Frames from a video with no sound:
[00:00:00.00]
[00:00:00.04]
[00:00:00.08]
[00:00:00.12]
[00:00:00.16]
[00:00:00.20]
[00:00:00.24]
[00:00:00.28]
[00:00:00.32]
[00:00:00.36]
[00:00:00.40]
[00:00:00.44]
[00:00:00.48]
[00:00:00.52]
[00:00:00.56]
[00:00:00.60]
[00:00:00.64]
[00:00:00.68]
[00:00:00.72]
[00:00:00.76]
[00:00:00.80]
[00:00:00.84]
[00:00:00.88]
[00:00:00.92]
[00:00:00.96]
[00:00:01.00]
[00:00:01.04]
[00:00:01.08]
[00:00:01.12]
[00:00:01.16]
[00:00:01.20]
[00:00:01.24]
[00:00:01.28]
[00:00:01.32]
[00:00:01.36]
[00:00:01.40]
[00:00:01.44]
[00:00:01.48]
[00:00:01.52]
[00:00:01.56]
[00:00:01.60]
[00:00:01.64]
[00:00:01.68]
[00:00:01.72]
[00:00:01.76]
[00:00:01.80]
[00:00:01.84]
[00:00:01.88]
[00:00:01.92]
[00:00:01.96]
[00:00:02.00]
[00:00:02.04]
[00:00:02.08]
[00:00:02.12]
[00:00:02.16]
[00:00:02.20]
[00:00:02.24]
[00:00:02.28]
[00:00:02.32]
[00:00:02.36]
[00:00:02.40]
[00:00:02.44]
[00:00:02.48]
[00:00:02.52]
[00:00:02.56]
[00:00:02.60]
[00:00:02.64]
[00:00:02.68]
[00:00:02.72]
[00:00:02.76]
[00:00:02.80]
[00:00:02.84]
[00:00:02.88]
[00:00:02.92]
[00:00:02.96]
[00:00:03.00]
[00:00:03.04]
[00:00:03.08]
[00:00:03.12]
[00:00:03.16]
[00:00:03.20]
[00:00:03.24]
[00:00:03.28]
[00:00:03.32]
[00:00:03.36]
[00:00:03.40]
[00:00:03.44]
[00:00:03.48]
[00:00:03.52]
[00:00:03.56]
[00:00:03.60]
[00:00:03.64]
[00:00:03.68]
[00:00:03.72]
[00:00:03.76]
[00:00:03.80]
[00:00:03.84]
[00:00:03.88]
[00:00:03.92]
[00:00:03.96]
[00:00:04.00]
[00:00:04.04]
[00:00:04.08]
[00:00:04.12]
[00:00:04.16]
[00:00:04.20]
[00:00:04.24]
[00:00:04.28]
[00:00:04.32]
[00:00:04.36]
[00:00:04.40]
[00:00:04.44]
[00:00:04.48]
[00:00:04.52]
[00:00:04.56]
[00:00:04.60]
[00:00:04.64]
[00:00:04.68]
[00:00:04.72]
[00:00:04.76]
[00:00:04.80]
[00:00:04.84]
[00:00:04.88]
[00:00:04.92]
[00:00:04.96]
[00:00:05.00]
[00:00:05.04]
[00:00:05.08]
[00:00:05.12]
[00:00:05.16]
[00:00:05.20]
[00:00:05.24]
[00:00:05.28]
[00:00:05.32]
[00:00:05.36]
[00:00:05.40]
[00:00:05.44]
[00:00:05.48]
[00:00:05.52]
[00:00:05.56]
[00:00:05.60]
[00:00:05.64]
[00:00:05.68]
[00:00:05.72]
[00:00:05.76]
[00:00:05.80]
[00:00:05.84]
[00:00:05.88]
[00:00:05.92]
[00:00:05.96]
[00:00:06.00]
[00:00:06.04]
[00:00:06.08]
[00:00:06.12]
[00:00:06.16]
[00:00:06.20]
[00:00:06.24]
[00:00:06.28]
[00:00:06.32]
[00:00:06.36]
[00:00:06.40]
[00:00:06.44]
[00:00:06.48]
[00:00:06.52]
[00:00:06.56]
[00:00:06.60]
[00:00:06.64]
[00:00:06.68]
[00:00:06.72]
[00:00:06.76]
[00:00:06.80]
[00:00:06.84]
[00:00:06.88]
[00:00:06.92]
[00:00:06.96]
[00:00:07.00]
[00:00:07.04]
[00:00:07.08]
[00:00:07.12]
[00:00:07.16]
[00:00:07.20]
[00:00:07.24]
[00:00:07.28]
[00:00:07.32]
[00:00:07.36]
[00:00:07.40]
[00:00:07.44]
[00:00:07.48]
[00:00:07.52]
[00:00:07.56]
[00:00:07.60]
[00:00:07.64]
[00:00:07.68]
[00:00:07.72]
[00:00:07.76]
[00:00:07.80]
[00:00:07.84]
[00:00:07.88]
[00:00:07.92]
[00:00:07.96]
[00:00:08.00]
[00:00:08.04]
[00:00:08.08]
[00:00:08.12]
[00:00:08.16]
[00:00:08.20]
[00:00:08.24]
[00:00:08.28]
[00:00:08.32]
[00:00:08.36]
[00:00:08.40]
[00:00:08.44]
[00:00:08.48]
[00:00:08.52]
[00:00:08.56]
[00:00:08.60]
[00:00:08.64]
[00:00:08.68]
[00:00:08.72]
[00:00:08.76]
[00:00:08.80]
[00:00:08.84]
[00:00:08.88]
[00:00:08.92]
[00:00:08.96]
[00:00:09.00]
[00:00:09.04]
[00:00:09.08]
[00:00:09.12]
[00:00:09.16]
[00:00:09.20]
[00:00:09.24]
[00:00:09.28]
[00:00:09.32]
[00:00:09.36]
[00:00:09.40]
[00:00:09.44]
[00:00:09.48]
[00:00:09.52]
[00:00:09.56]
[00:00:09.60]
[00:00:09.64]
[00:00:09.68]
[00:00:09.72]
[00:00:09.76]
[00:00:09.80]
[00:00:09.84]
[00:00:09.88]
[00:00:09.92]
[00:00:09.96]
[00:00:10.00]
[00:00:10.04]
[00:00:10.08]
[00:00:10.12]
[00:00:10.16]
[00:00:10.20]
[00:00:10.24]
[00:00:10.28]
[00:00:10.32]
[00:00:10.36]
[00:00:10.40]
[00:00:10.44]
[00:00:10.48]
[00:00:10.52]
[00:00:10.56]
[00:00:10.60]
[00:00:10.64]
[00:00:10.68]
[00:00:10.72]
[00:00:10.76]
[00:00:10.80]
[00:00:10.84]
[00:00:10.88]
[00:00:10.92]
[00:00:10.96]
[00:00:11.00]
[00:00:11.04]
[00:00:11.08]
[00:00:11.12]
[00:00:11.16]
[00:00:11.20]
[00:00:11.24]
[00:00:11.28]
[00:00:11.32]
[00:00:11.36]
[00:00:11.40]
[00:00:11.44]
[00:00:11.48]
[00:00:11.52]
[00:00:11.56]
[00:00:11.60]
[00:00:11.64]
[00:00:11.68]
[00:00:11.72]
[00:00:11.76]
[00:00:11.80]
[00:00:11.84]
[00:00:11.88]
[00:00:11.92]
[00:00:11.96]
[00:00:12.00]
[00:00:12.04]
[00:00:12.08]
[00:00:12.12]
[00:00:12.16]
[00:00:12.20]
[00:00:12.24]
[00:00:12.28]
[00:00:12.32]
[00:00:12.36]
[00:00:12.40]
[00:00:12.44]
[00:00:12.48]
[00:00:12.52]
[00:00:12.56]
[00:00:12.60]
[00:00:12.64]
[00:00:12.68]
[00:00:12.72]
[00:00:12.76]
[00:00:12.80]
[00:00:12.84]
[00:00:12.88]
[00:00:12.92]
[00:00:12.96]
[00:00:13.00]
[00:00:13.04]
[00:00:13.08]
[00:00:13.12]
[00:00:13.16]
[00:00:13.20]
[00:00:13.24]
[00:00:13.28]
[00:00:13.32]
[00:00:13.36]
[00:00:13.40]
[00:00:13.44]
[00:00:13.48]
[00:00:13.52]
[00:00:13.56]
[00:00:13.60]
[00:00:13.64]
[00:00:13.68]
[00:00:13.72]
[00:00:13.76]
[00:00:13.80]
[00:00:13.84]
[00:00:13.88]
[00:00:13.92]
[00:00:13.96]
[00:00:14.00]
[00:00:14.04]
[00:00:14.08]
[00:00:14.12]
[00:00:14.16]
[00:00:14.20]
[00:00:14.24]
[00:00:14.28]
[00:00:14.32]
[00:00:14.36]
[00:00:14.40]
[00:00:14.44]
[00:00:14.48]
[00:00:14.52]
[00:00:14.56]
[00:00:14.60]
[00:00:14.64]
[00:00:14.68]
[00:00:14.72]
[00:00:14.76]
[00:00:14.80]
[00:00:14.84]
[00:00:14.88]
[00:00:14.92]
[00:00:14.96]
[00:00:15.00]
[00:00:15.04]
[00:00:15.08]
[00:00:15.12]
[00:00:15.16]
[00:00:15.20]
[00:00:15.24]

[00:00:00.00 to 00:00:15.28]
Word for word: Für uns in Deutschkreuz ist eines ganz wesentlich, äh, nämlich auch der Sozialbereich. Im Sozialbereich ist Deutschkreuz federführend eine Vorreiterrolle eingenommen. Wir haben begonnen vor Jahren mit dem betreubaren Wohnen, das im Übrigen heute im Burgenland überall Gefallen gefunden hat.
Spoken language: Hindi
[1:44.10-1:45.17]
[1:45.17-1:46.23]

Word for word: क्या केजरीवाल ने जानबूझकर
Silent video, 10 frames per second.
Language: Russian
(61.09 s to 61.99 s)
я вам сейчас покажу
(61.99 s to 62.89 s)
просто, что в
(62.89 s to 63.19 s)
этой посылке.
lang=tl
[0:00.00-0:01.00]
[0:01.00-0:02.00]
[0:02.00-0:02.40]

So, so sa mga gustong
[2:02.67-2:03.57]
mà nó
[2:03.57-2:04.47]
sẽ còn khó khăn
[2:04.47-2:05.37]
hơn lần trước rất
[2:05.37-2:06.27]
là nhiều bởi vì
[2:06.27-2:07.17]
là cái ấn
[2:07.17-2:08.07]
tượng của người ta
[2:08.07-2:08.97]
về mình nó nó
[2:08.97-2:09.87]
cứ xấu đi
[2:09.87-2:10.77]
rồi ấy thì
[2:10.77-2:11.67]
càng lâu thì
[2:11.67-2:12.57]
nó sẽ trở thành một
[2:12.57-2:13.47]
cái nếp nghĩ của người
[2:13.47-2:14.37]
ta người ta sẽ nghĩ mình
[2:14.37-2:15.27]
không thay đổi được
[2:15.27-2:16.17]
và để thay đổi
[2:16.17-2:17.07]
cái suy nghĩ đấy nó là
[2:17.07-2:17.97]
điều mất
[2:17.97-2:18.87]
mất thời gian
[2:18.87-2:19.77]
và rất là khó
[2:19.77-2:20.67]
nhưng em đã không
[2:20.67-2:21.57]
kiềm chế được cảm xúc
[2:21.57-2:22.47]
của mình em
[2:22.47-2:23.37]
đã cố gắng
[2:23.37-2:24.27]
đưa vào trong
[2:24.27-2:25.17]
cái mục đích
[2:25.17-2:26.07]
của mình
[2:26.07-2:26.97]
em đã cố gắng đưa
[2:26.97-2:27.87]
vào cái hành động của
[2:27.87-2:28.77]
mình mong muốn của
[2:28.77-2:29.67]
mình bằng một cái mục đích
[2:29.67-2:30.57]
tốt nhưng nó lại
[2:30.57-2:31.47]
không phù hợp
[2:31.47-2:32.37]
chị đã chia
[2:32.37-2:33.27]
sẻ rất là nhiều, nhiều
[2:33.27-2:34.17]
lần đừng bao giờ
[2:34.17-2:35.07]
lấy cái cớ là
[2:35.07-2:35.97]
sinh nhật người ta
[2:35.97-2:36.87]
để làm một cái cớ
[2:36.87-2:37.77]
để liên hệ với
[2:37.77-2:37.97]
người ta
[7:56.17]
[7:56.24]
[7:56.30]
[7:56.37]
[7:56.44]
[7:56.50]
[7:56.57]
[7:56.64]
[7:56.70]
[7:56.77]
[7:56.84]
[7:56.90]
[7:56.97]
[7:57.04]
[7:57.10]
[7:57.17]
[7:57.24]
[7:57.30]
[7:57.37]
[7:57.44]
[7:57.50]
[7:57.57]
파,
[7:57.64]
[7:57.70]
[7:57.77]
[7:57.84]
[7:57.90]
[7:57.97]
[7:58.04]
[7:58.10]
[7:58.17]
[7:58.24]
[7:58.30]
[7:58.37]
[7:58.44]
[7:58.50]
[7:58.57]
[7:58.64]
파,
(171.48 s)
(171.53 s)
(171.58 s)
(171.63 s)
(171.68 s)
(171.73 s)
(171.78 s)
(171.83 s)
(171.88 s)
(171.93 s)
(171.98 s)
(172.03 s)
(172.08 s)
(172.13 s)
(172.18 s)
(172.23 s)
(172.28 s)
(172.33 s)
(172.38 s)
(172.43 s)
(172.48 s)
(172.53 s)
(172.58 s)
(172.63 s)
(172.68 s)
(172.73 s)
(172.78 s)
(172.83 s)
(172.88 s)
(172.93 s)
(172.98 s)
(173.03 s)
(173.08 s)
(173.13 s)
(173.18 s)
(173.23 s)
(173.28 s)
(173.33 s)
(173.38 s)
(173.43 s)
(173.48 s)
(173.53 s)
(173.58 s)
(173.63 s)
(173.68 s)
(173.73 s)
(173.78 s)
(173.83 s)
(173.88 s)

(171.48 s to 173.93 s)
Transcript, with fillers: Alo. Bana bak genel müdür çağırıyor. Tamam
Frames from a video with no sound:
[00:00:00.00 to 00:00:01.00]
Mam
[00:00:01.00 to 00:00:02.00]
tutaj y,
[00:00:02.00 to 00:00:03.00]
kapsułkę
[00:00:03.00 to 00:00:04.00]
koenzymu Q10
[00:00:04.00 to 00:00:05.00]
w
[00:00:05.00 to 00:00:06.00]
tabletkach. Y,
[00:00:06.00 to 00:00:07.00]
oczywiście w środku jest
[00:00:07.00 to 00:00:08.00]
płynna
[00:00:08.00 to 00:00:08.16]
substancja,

—————

Begin with the line that has "[00:00:05.28]" in the listing above and end after the line that has "[00:00:06.84]"; output those lines exactly.

- [Task output]:
[00:00:05.28]
[00:00:05.32]
[00:00:05.36]
[00:00:05.40]
[00:00:05.44]
[00:00:05.48]
[00:00:05.52]
[00:00:05.56]
[00:00:05.60]
[00:00:05.64]
[00:00:05.68]
[00:00:05.72]
[00:00:05.76]
[00:00:05.80]
[00:00:05.84]
[00:00:05.88]
[00:00:05.92]
[00:00:05.96]
[00:00:06.00]
[00:00:06.04]
[00:00:06.08]
[00:00:06.12]
[00:00:06.16]
[00:00:06.20]
[00:00:06.24]
[00:00:06.28]
[00:00:06.32]
[00:00:06.36]
[00:00:06.40]
[00:00:06.44]
[00:00:06.48]
[00:00:06.52]
[00:00:06.56]
[00:00:06.60]
[00:00:06.64]
[00:00:06.68]
[00:00:06.72]
[00:00:06.76]
[00:00:06.80]
[00:00:06.84]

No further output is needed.